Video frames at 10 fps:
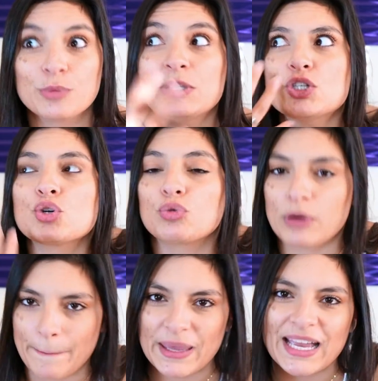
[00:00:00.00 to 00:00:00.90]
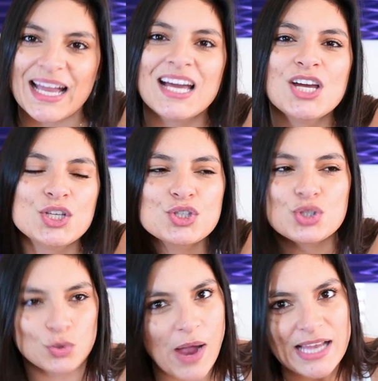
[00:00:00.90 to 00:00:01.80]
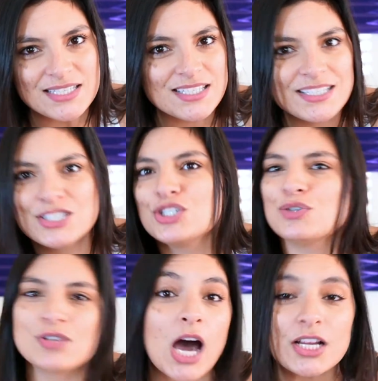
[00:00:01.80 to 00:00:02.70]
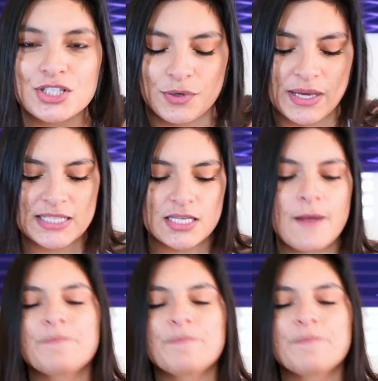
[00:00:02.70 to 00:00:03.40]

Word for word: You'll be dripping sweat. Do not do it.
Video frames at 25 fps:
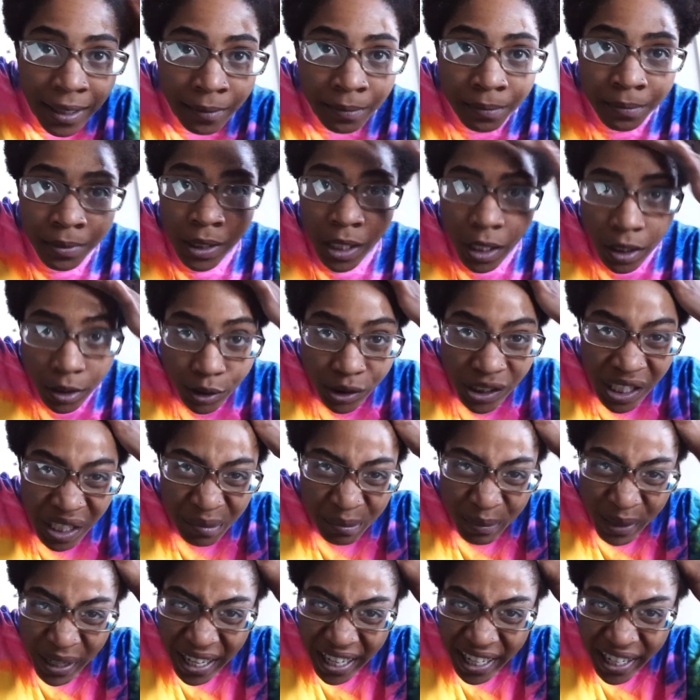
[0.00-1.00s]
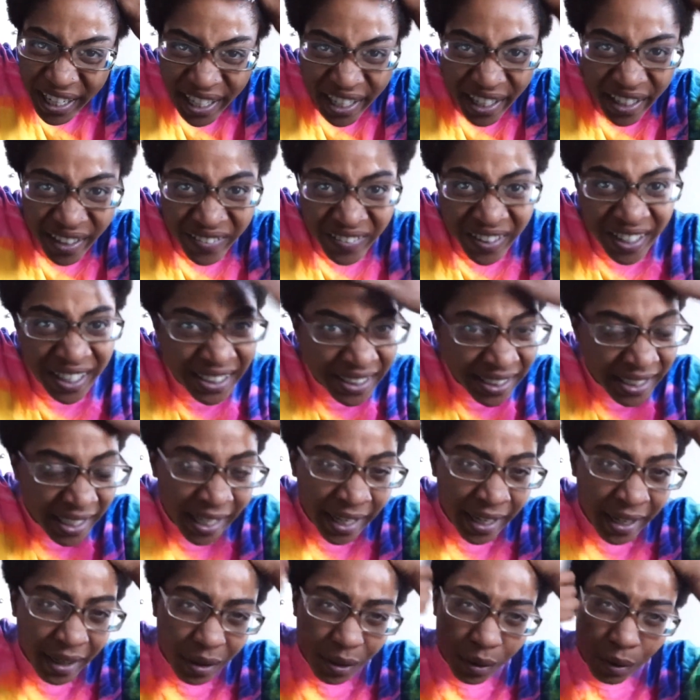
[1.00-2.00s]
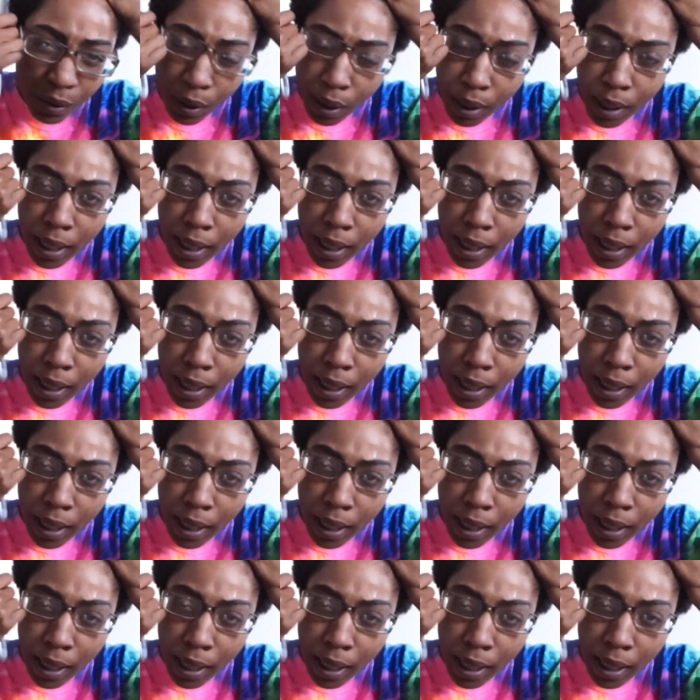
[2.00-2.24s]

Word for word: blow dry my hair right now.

* * * * *

== WORK REQUEST ==
I need the entries printed exactly, with each picture left out.

== FINISHED EXERCISE ==
Video frames at 10 fps:
[00:00:00.00 to 00:00:00.90]
[00:00:00.90 to 00:00:01.80]
[00:00:01.80 to 00:00:02.70]
[00:00:02.70 to 00:00:03.40]

Word for word: You'll be dripping sweat. Do not do it.
Video frames at 25 fps:
[0.00-1.00s]
[1.00-2.00s]
[2.00-2.24s]

Word for word: blow dry my hair right now.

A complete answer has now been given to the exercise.